- _Aim of the exercise_: Output the records below in full, word for word; pictures do not belong in it.

###

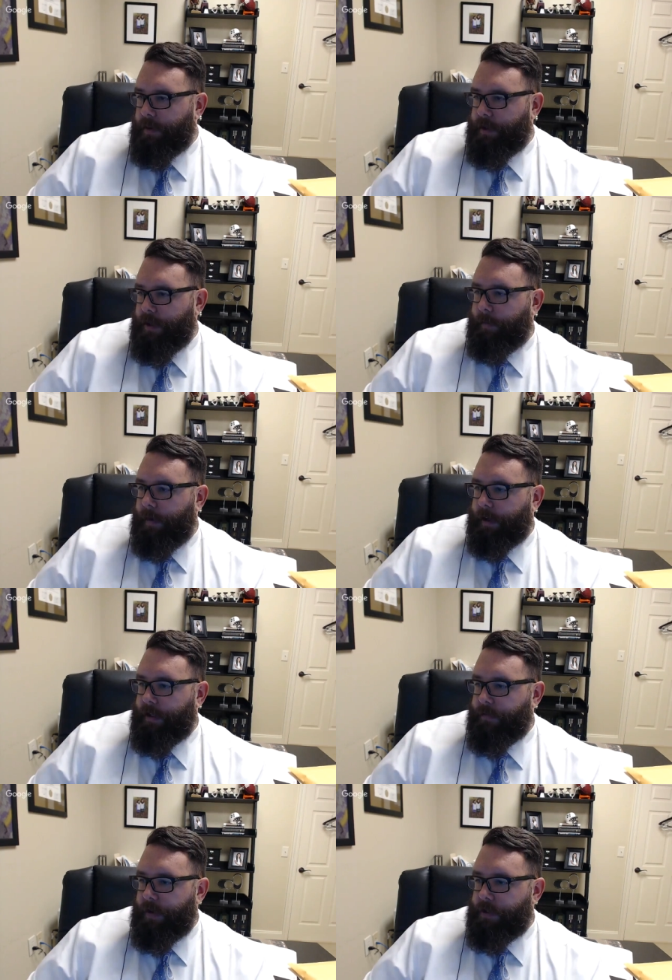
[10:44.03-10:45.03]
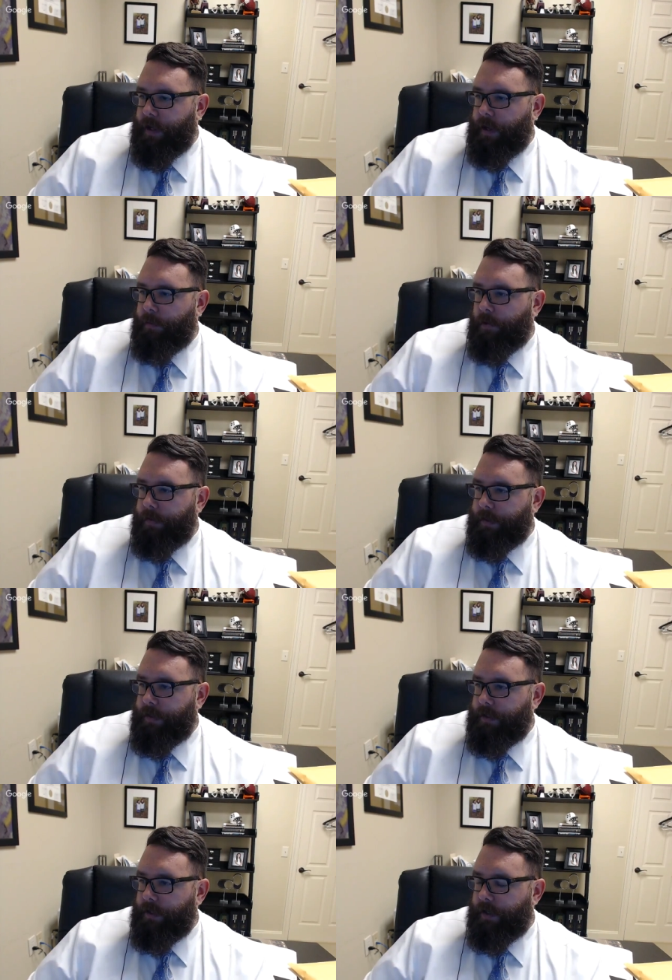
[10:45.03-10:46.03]
talking about Gus Van Sant
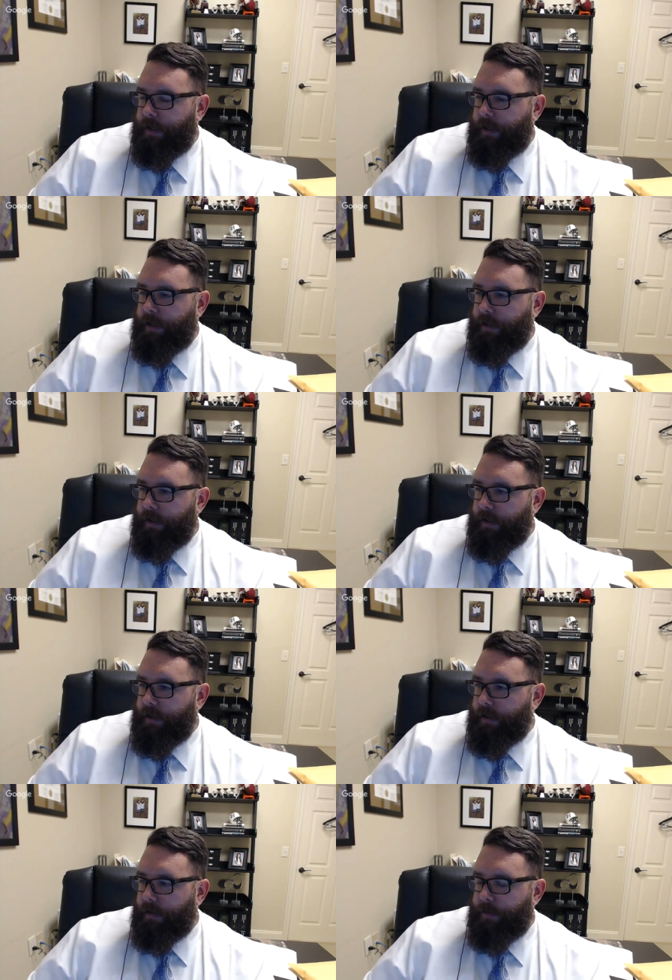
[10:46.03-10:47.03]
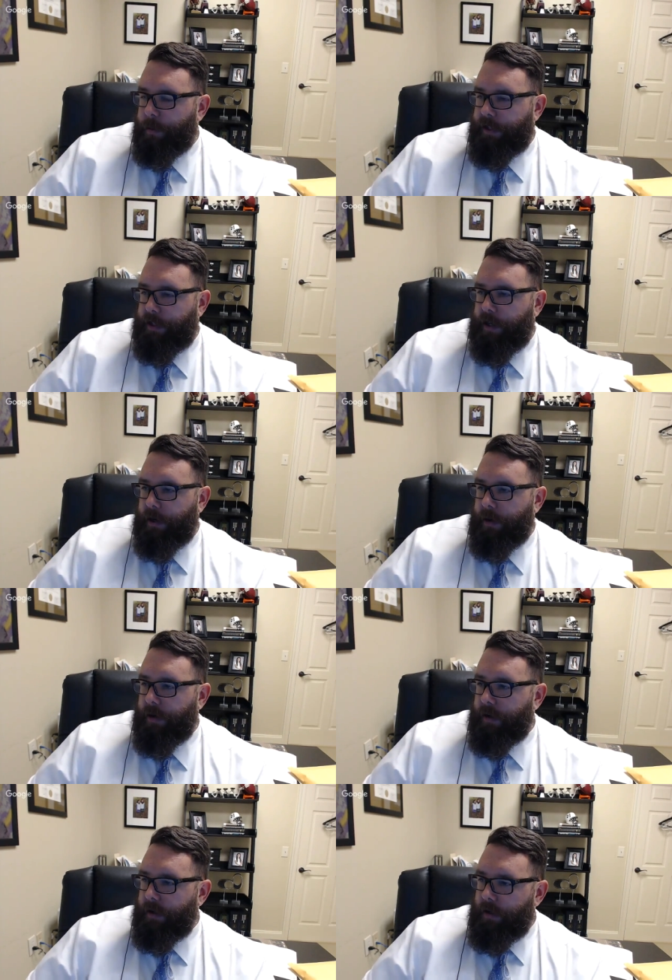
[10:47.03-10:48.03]
movies a few weeks ago,
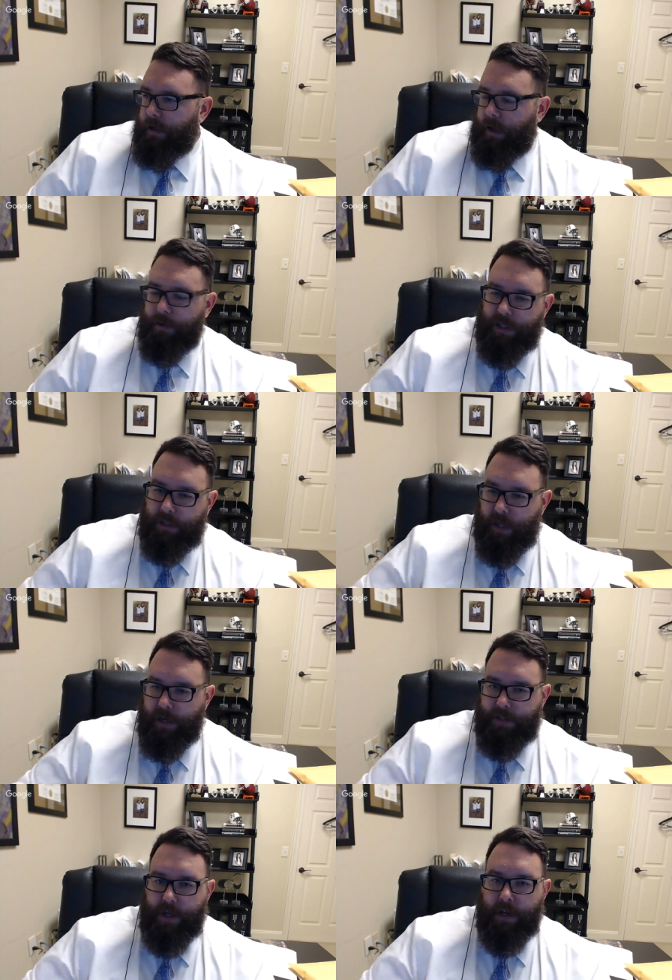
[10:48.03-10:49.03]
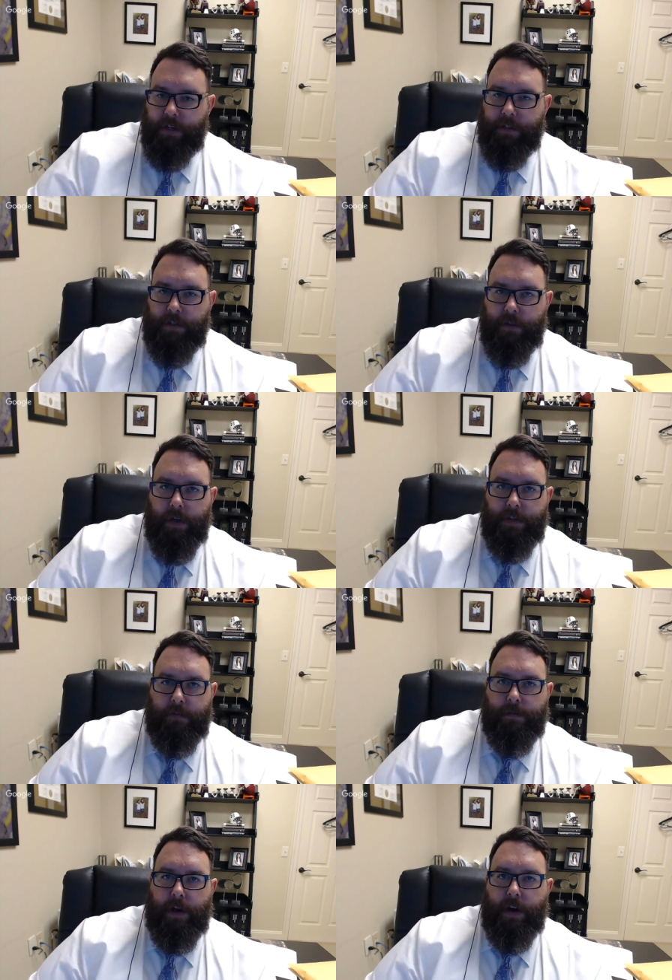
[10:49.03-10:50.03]
he was in Last Days in
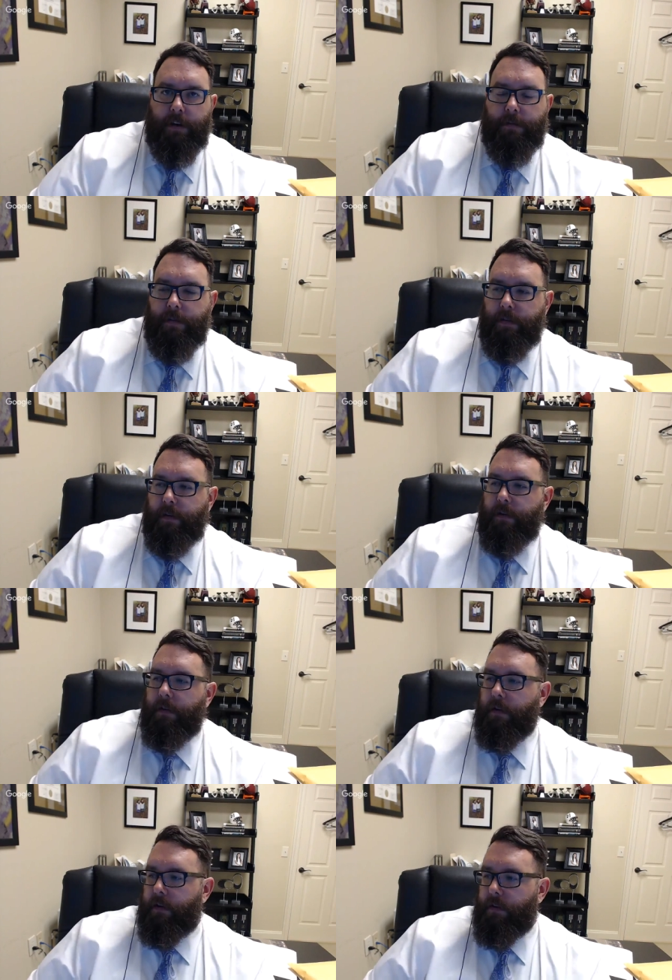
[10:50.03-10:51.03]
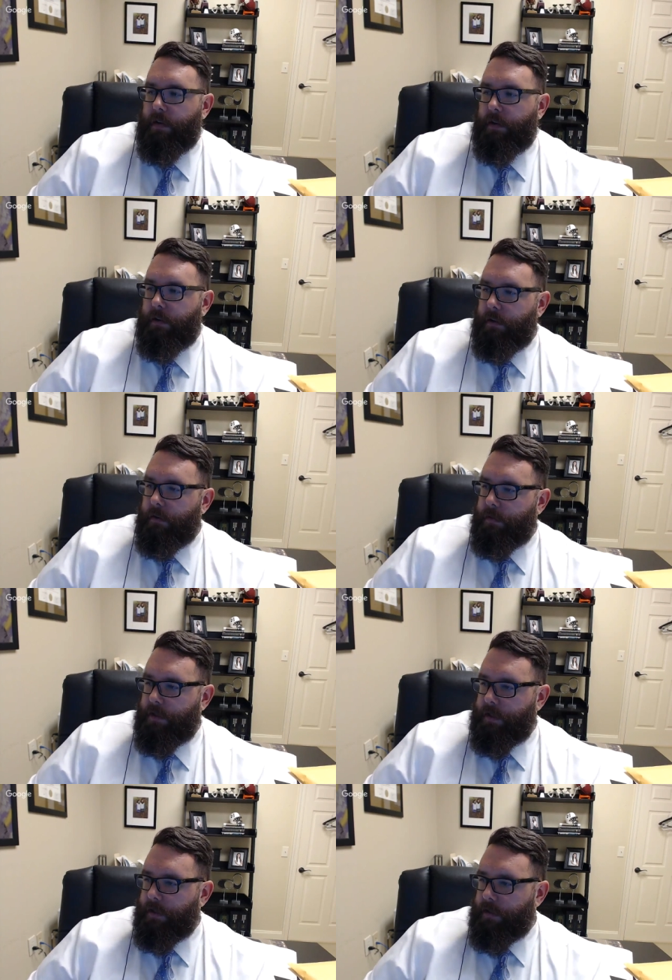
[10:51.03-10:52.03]
2005. He
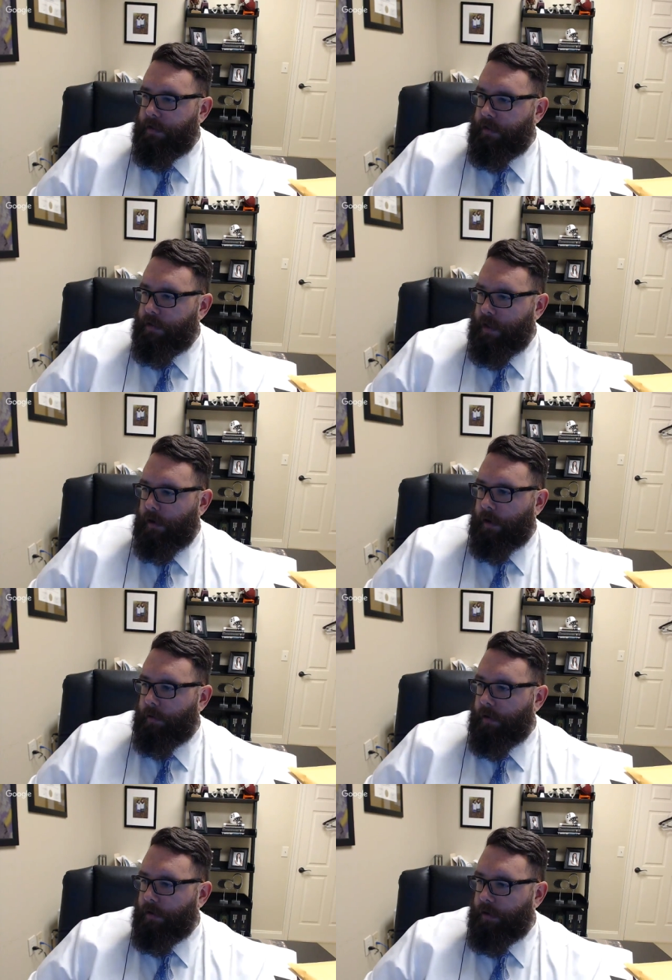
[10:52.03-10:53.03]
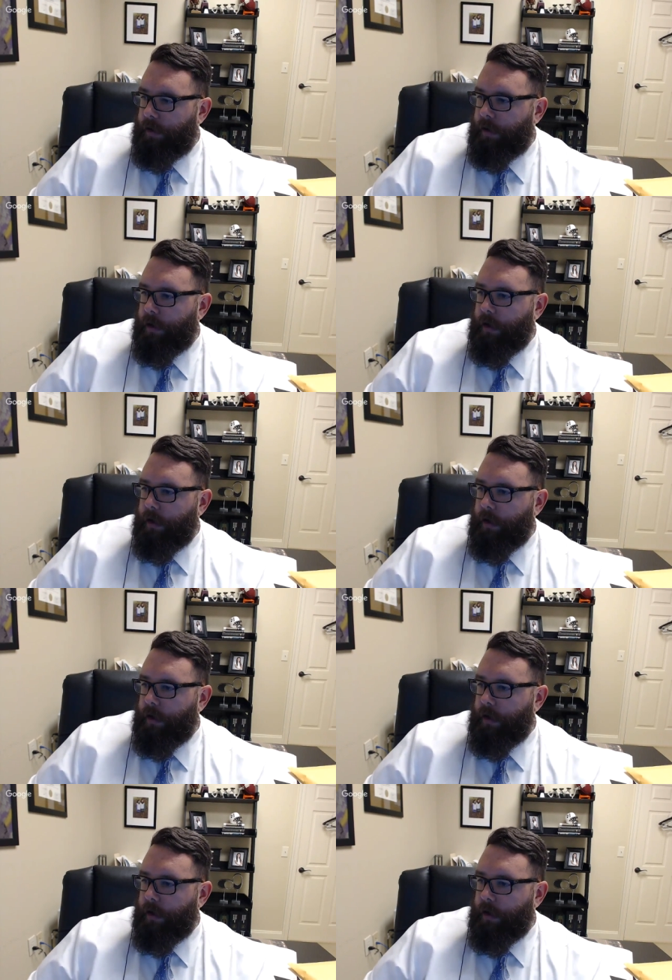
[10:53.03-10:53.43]
was a starring role in there.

###

- _Task output_:
[10:44.03-10:45.03]
[10:45.03-10:46.03]
talking about Gus Van Sant
[10:46.03-10:47.03]
[10:47.03-10:48.03]
movies a few weeks ago,
[10:48.03-10:49.03]
[10:49.03-10:50.03]
he was in Last Days in
[10:50.03-10:51.03]
[10:51.03-10:52.03]
2005. He
[10:52.03-10:53.03]
[10:53.03-10:53.43]
was a starring role in there.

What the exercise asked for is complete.